Ideally, I would have liked them in a floating frame, but one of the pieces has a wonky top which wouldn’t make that work.  Though I am quite pleased by how these turned out and all ready for my son to hang.  He should get them by Christmas. 🙂

Triptych in Blue

As I mentioned before, I am working my way through my substrates.  I have so much, that I am not allowing myself to purchase any more until they are all used up (or mostly all used up).  I’ve had a set of 3 panels for some time now.  Whatever made me purchase them, I have no idea, but since I have them I had to use them.  So this is what we got:

IMG_4466Acrylic and Collage on Canvas – 40x45cm (16×17.5 inches)

Sorry about the quality of the photograph, but it has been a dull and rainy day today and I really wanted to show you what I have been doing.  This painting is actually a bit more vibrant.  I will try and get a better one if the sun ever comes out anytime soon.  I have been using the leftover paint from this one on a smaller canvas board – 10×12 inches.  Here are some closeups of the panels.

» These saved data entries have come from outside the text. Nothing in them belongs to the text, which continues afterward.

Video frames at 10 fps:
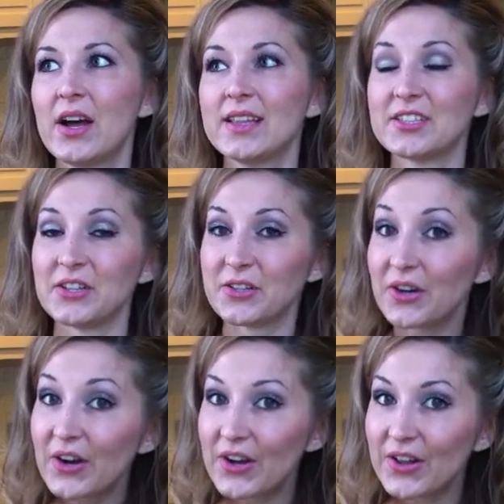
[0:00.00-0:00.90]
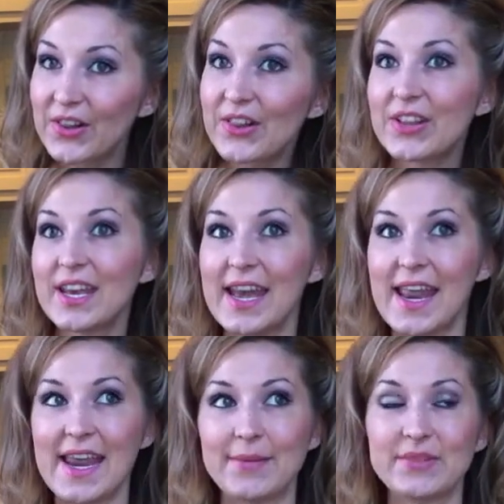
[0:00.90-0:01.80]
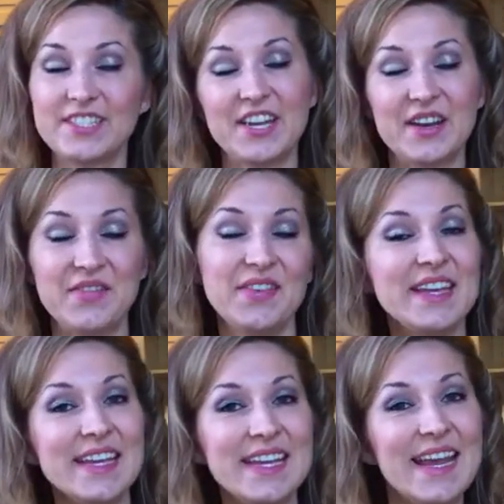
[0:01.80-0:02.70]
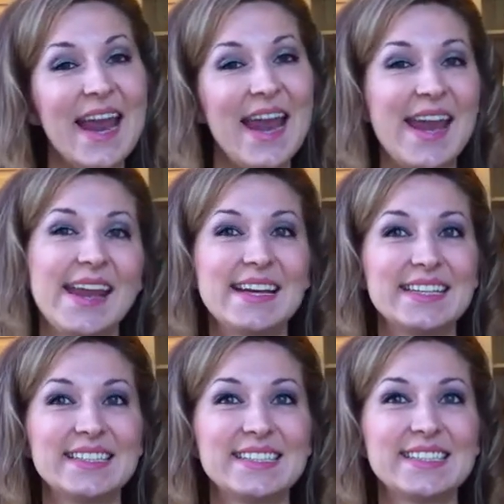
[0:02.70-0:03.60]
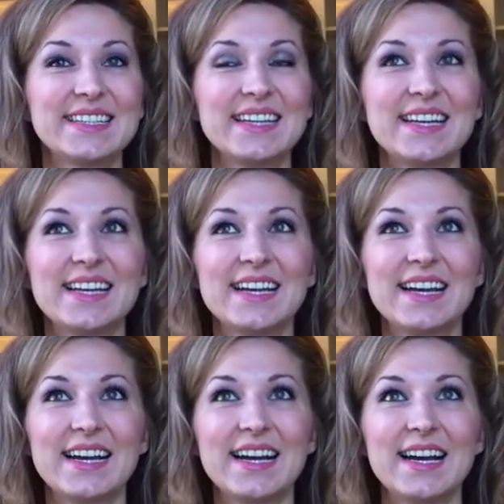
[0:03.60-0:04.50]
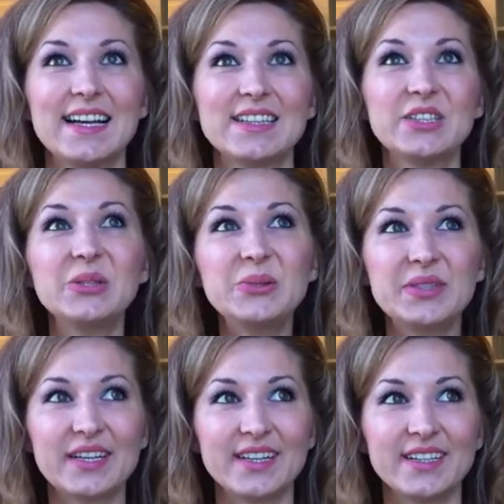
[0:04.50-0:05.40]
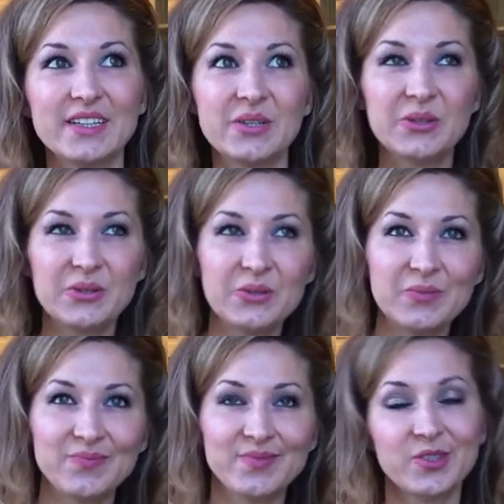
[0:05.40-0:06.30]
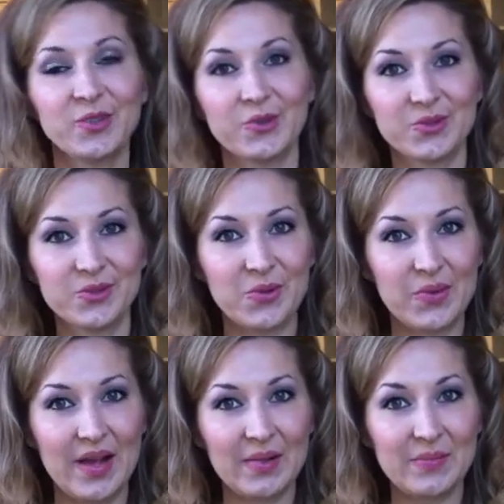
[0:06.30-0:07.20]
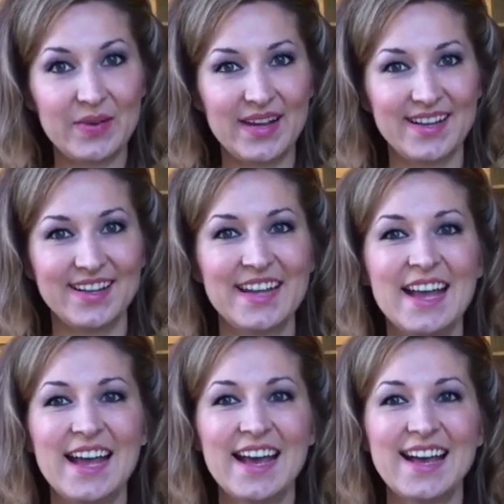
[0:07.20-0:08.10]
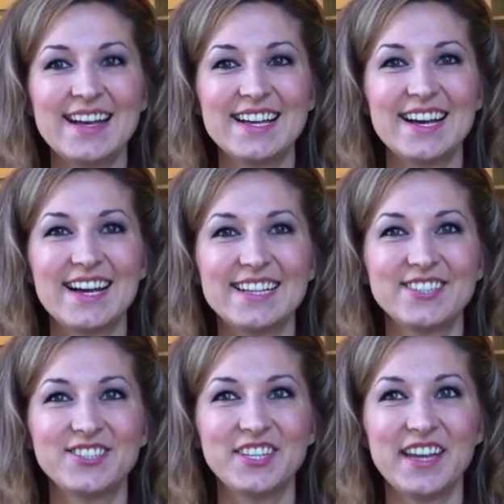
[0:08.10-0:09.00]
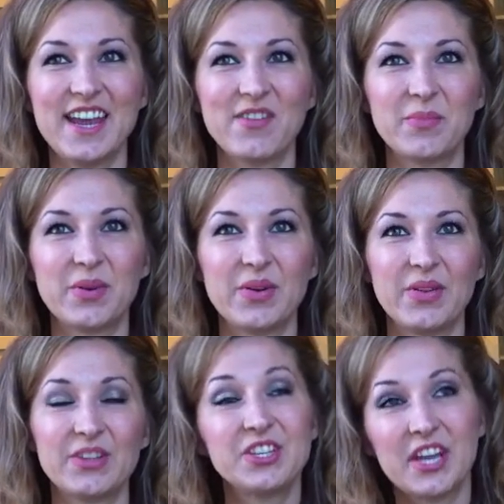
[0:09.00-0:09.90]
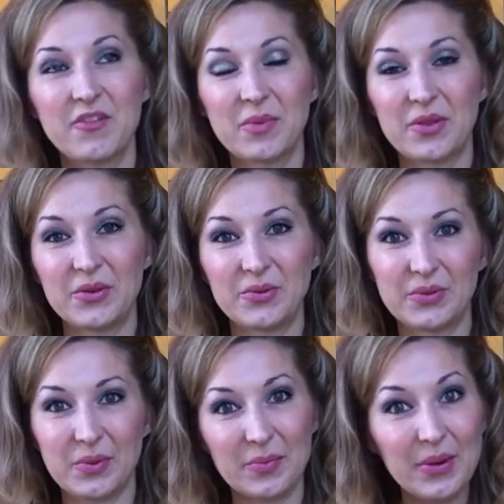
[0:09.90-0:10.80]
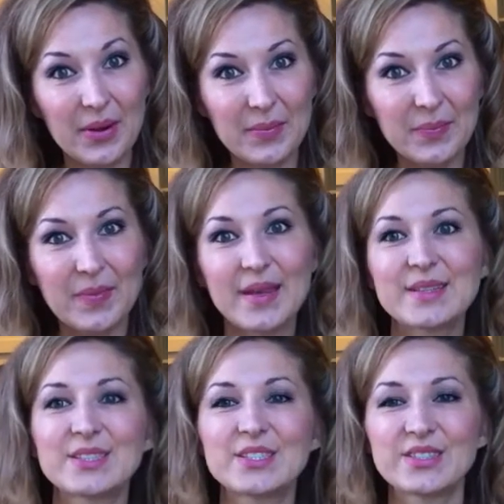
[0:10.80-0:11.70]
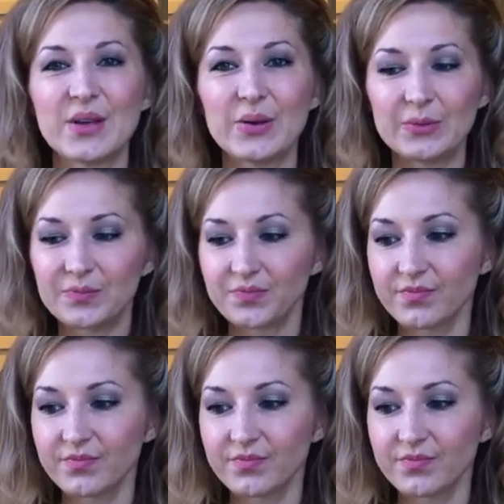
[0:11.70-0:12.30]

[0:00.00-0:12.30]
a little girl named Genevieve, and Luda, whom I don't know so well, but she gave birth to a little boy. So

While painting the previous stripes paintings, I remembered something about myself that I had forgotten, and that is I really like stripes (and grids).  There is order in a straight line and containment in a grid (although the lines above are not particularly straight). So I will be experimenting with lines and grids for the foreseeable future.  Here I used 3 different blues, some straight out of the bottle/tube and mixed with white/black. I also used yellow to make a green.  Hmmm, I wonder how many different blue paintings I can make?